Chief Justice Marsha Ternus and justices David Baker and Michael Streit were voted off the bench in Tuesday's election, creating multiple vacancies on the court for the first time since its inception.
The three were among seven justices who unanimously decided last year that an Iowa law restricting marriage to a man and a woman violated the state's constitution. They will leave at the end of the year.
There are likely to be delays in issuing rulings until the vacancies are filled, said state court administrator David Boyd.
"Four people cannot produce the same number of opinions that seven can produce," Boyd said. "The court will be able to function, however at a much slower pace."
Tuesday was the first time Iowa voters removed a Supreme Court justice since the current system began in 1962.
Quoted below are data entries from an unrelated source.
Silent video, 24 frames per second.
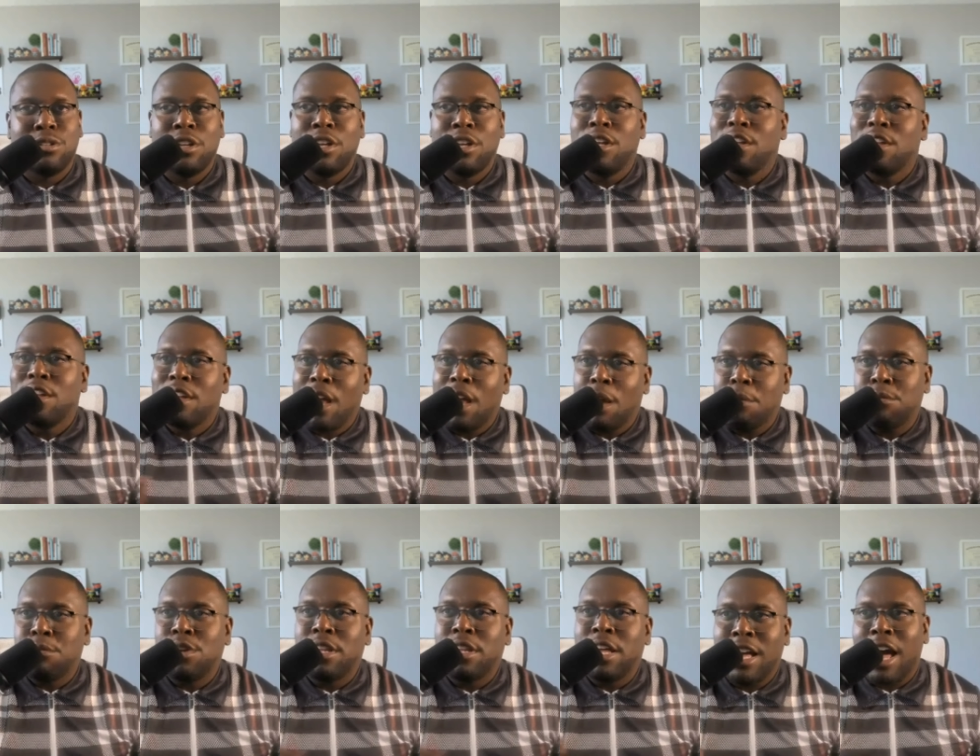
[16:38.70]
I'm
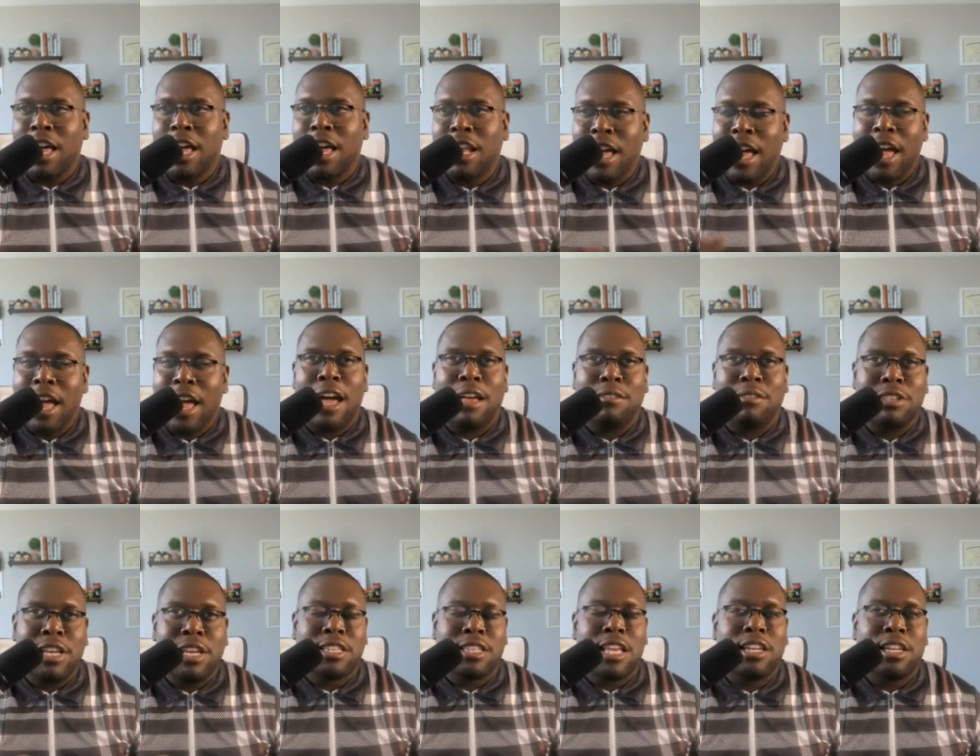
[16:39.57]
realizing you have to take
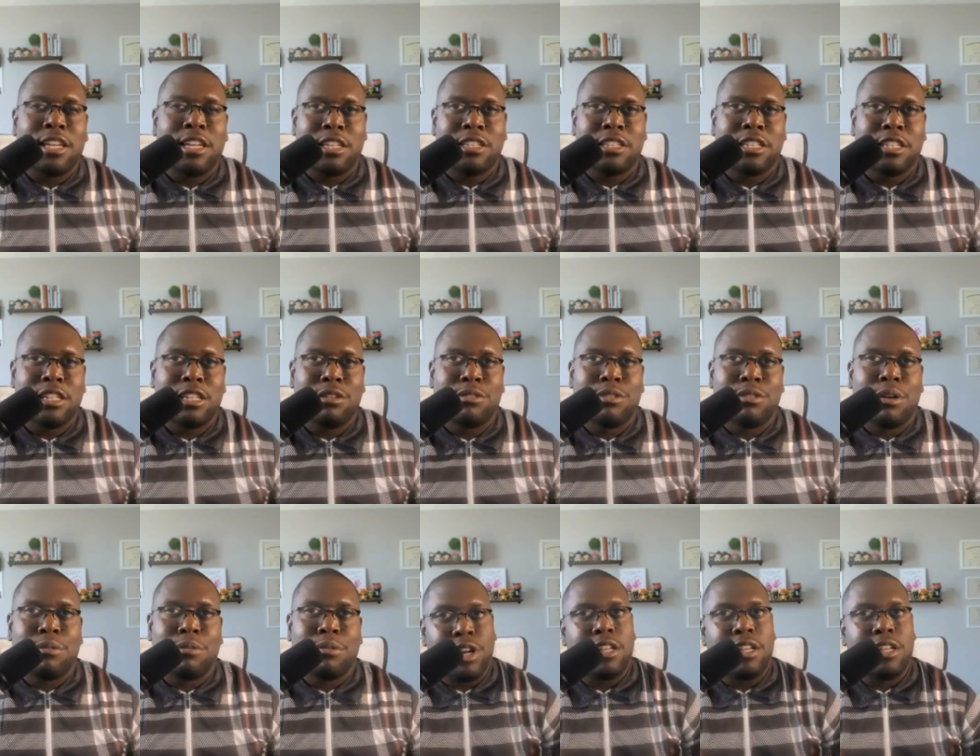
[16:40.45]
that initiative up
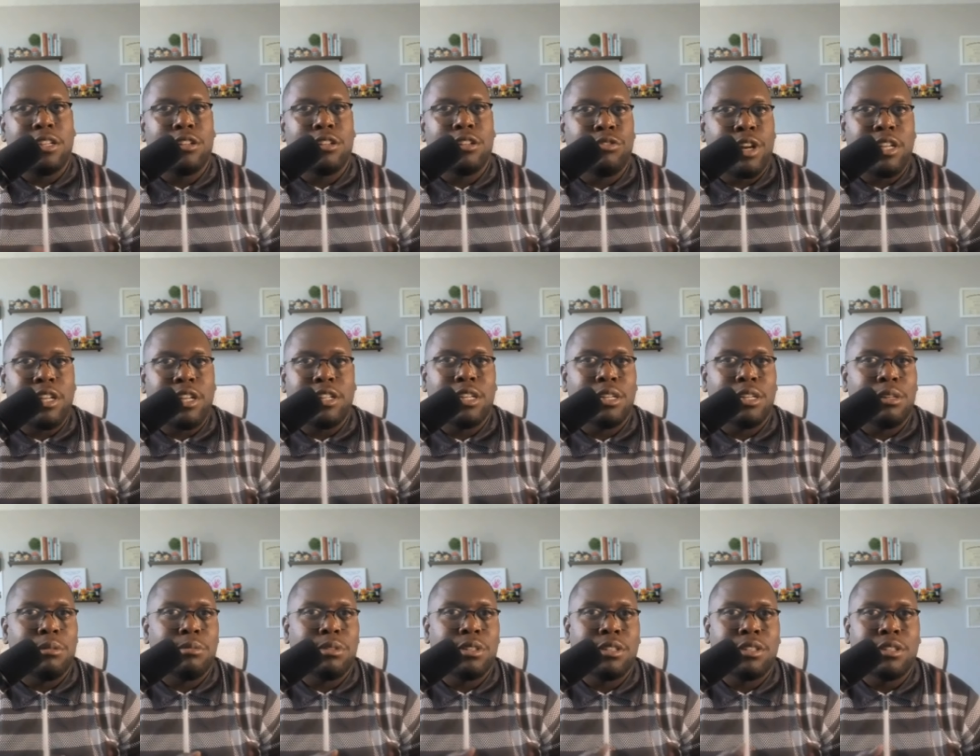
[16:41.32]
front. Great tips.
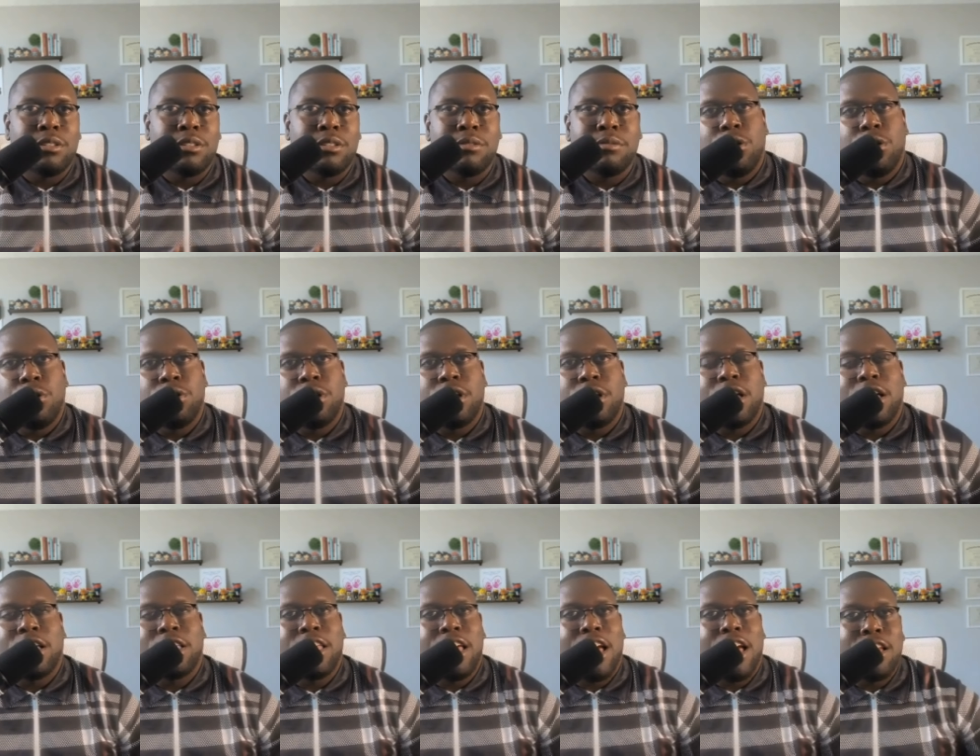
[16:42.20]

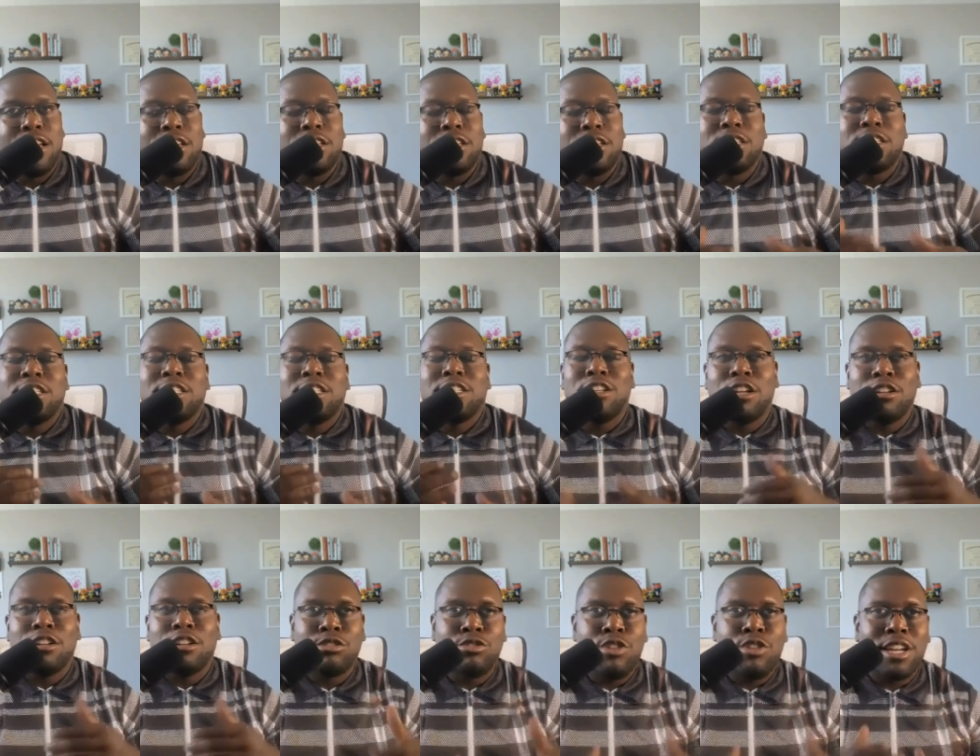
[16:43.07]
Again,
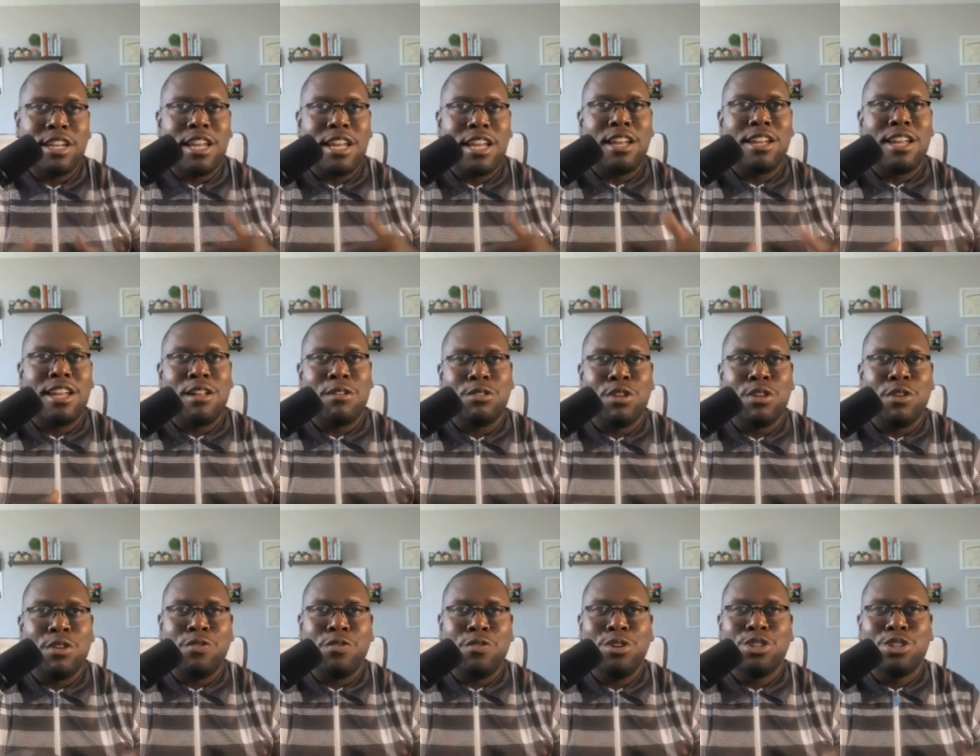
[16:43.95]
trending down the
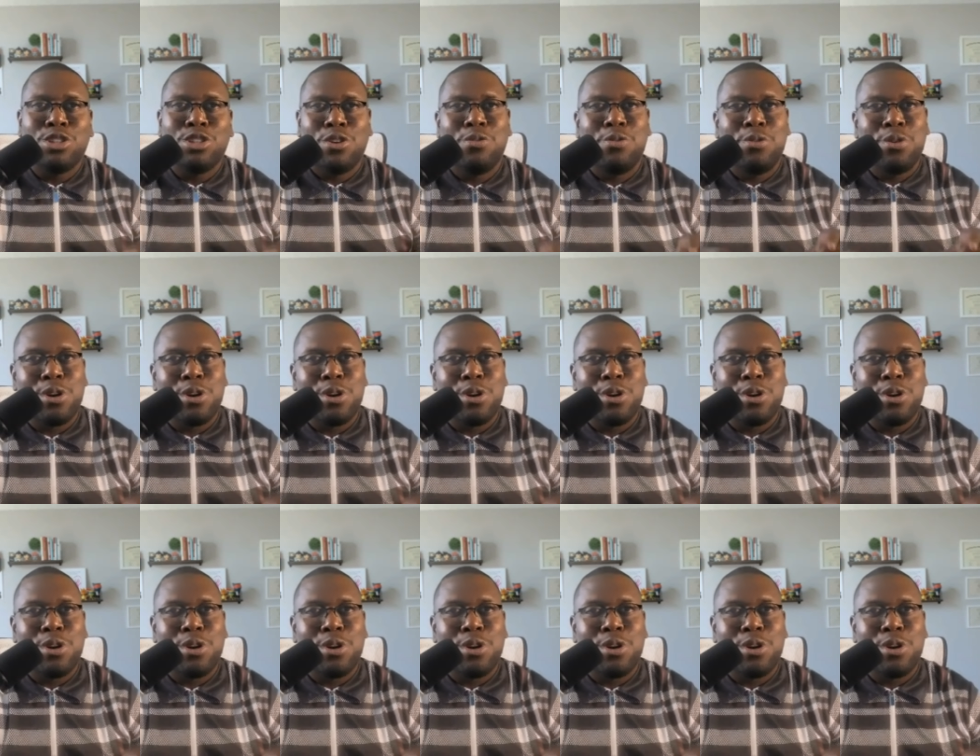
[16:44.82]
future of work.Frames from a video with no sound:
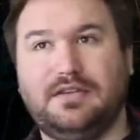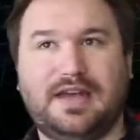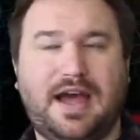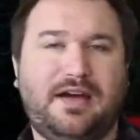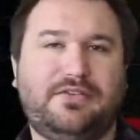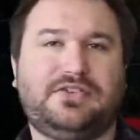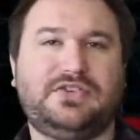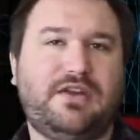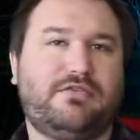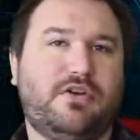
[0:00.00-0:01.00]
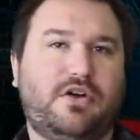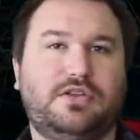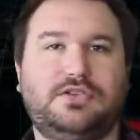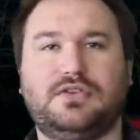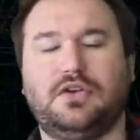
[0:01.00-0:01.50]
to have Seth
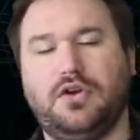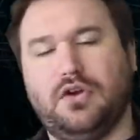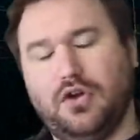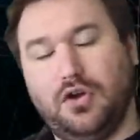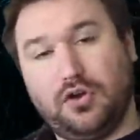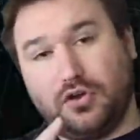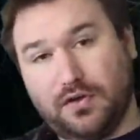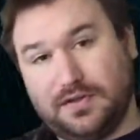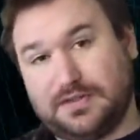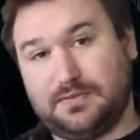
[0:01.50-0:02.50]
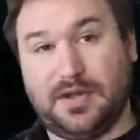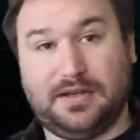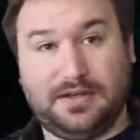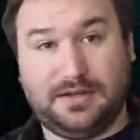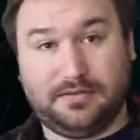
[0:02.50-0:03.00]
Rollins going to
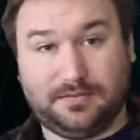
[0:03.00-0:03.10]
SmackDown.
Gay marriage foes spent an estimated $1 million on the campaign to oust the judges, who chose not to raise money or campaign themselves. But a group of former governors, lawyers and judges formed Fair Courts For Us to support them, saying Iowa's independent judiciary was at risk if a one-issue campaign succeeded in removing the justices.
"What I want Iowans to know is that our courtrooms need to be the safest place for parties to go to work out their differences and disputes," said Dan Moore, the group's co-chairman. "They need to know courts will be fair and impartial and decisions won't be based on fear and popularity."
Opponents of gay marriage emboldened by the election's outcome, however, said they plan to press Republicans who took over the governor's office and the state House to work toward a ban.
"We held a court in check, but now we want action from the governor's office and action from the Legislature," said Bob Vander Plaats, a Sioux City businessman and former Republican candidate for governor who led the effort to remove the justices.
Once the secretary of state certifies election results, which must be done by Nov. 29, the state's 15-member judicial nominating commission will have 60 days to give the names of three nominees to the governor for each Supreme Court vacancy. The governor then will have 30 days to make appointments.
The timeline for filling the vacancies makes it virtually impossible for Gov. Chet Culver to be able to fill them before he leaves office Jan. 14. He was defeated by former Republican Gov. Terry Branstad in Tuesday's election.
"Since this is unprecedented it's obviously leaving everybody a little on the confused side," said Culver spokesman Jim Flansburg. "There's a right way to do things and a wrong way and that's what we're reviewing."